PROBLEM DETAILS:
Report every line of the data where the string "with" appears.

Collected data:

======

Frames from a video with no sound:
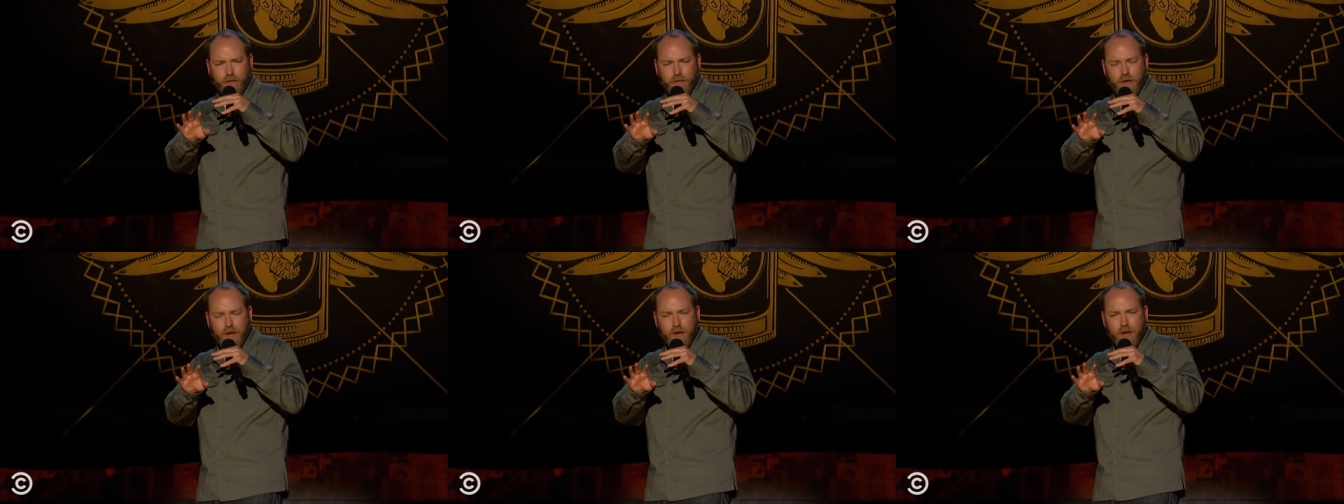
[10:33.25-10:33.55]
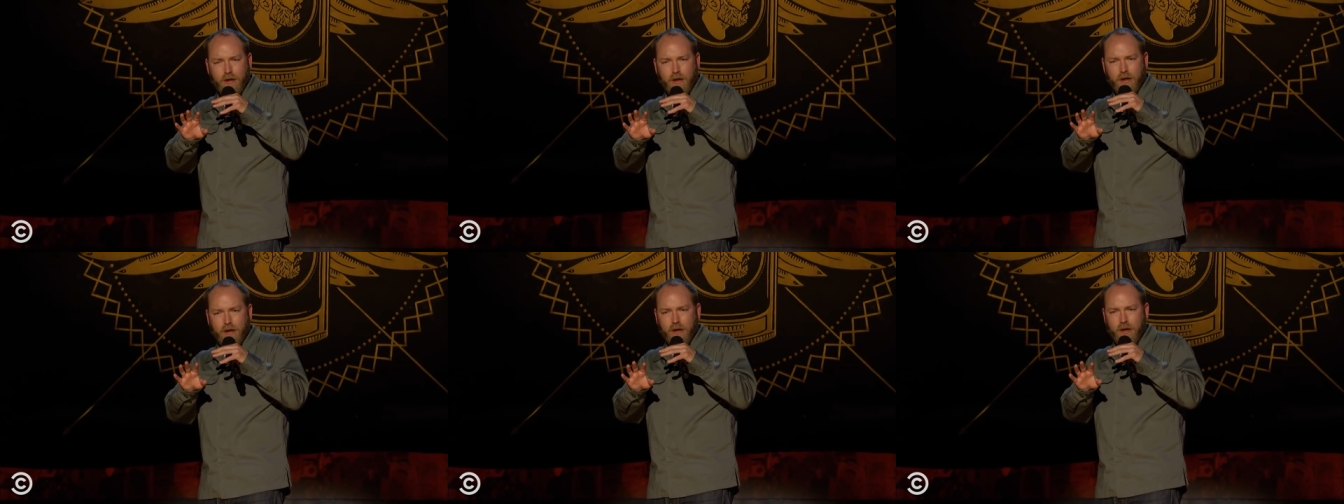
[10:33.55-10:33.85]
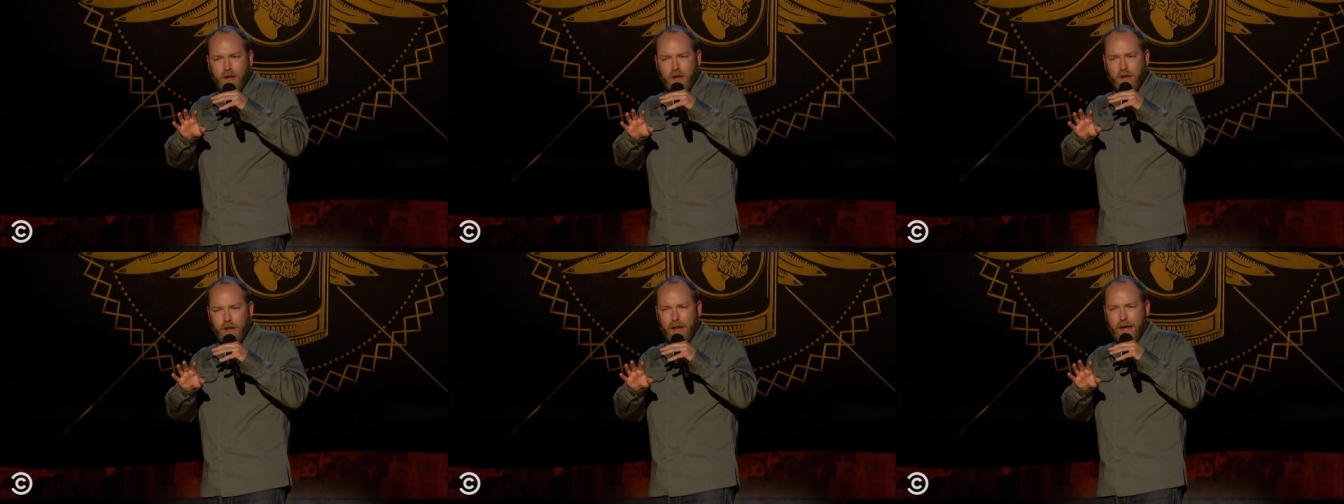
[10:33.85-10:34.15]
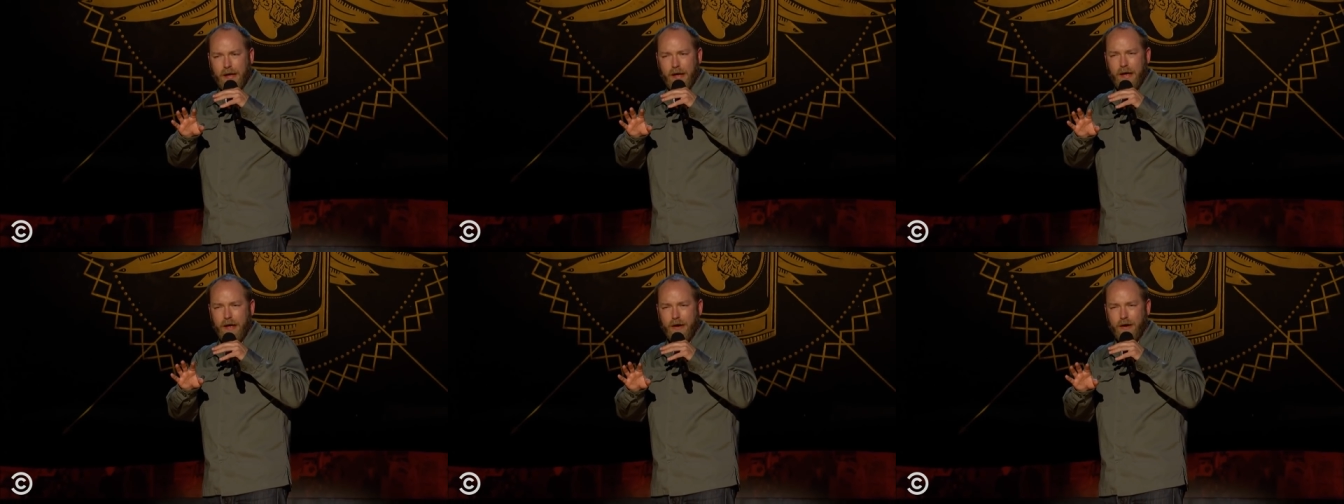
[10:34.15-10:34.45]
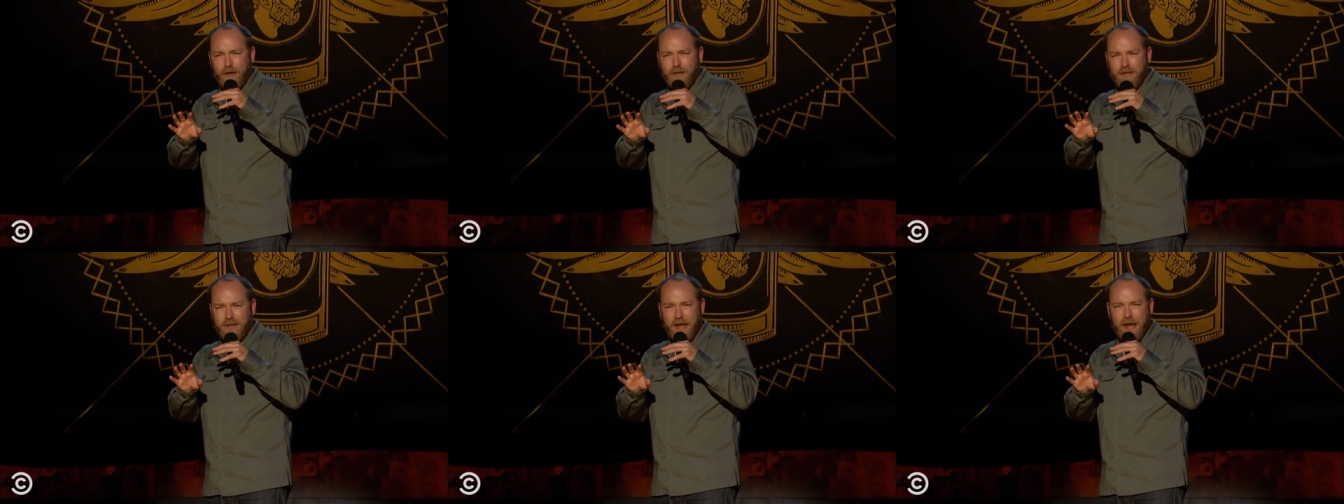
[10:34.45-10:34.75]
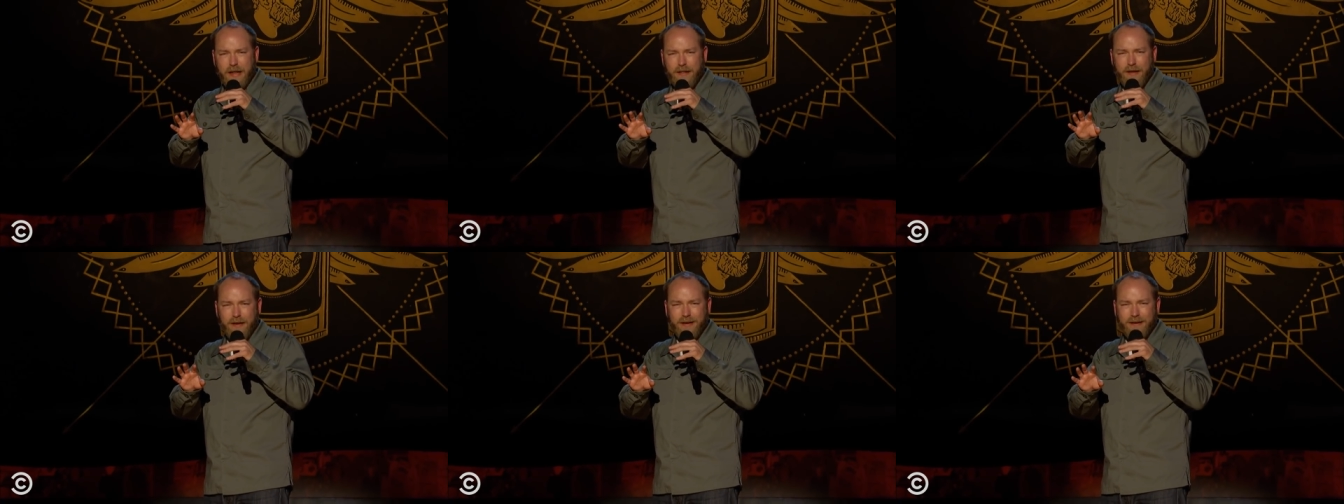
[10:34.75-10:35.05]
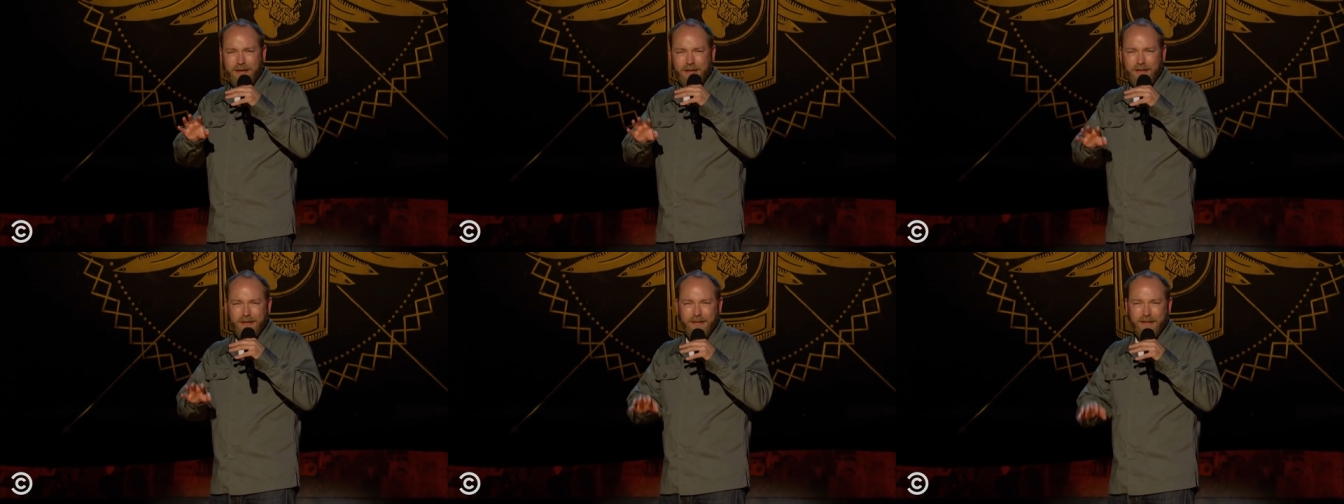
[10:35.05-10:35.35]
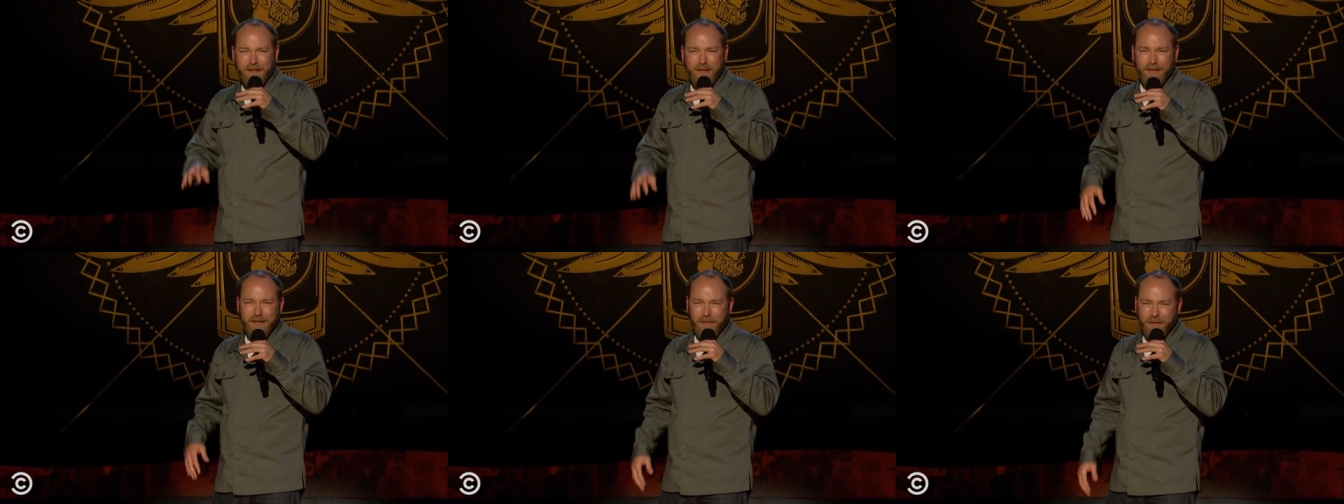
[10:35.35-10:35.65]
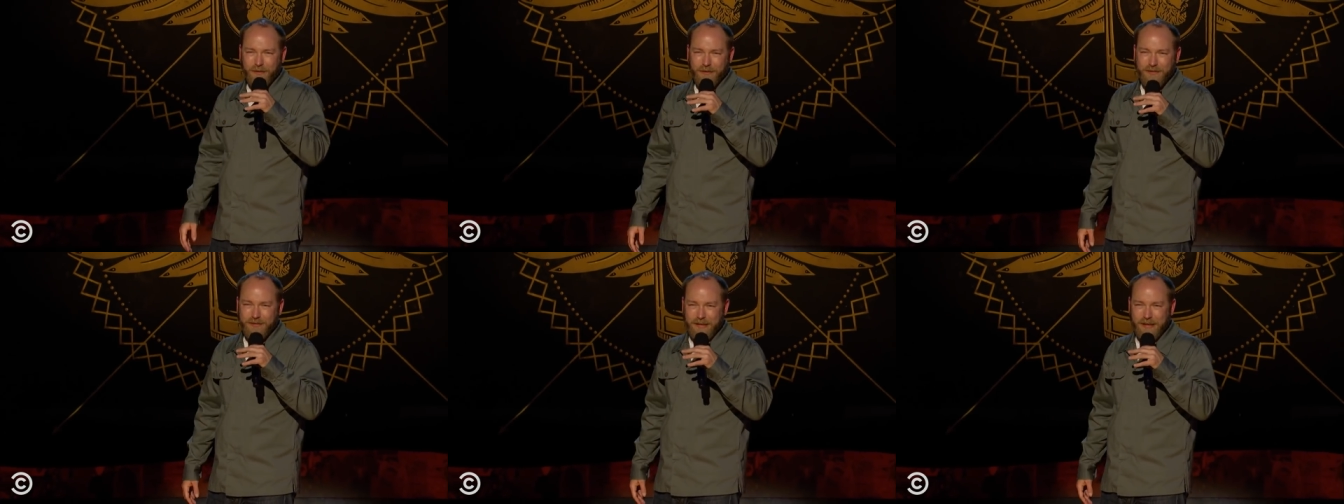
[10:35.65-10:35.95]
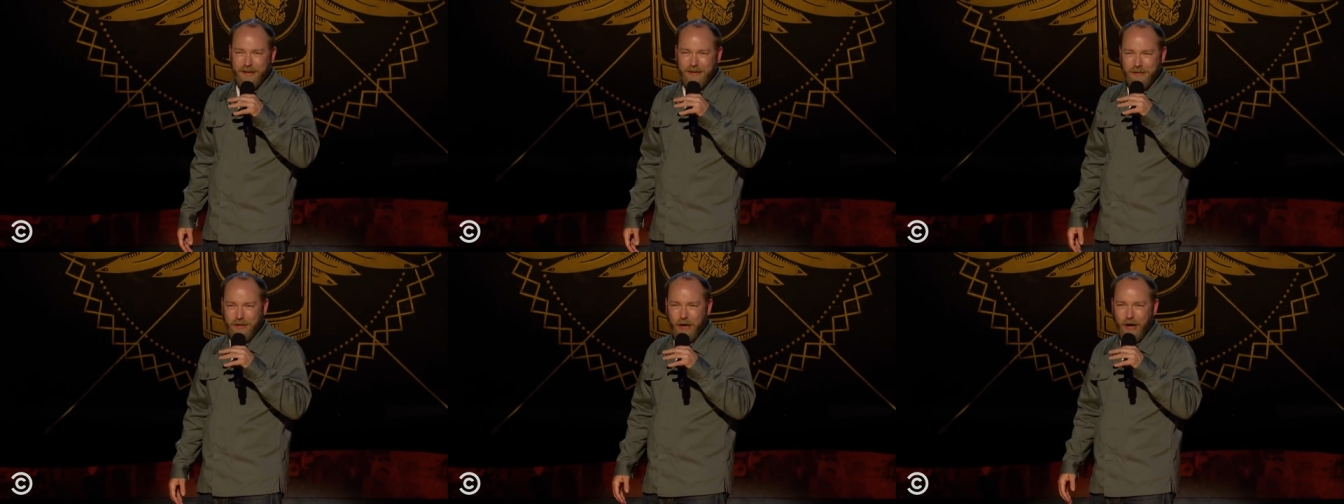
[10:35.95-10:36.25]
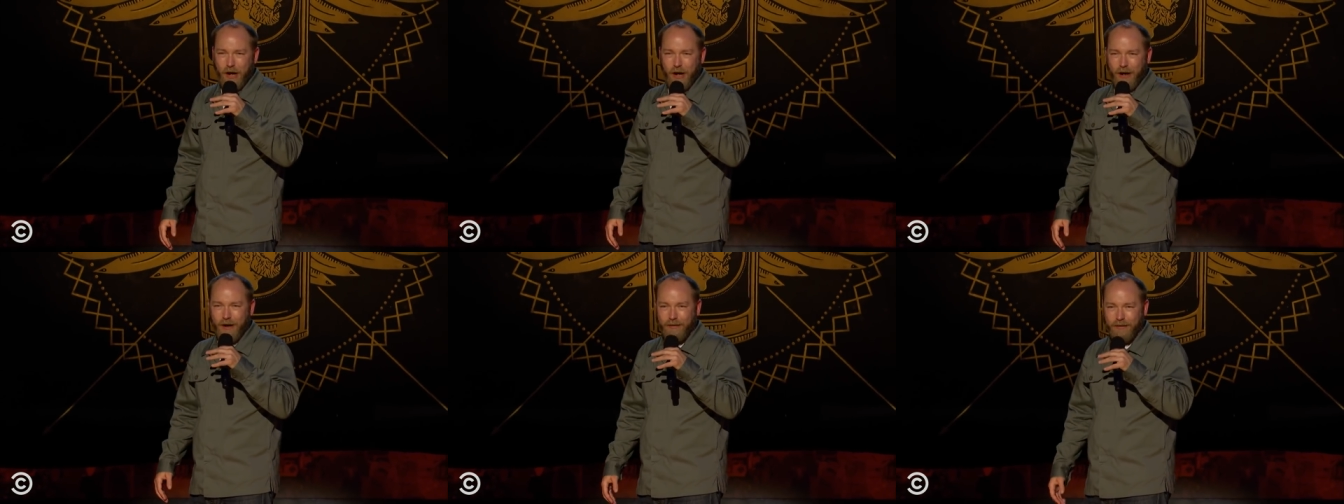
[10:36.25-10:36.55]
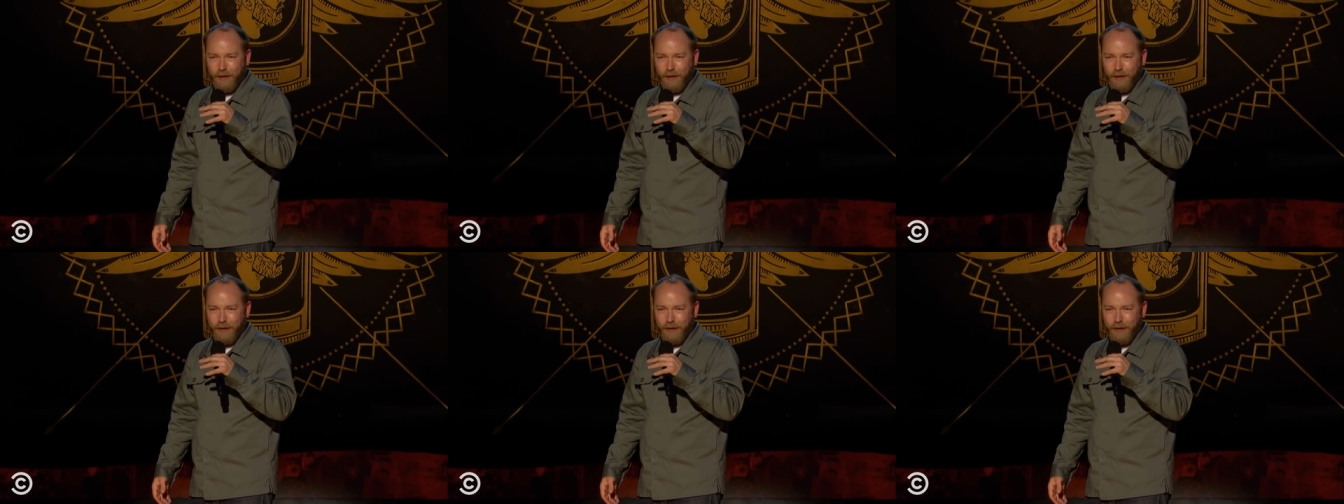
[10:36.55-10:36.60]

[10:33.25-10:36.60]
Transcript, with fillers: Like, I understand that you see a dog,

======

OUTPUT OF THE TASK:
Frames from a video with no sound:
Transcript, with fillers: Like, I understand that you see a dog,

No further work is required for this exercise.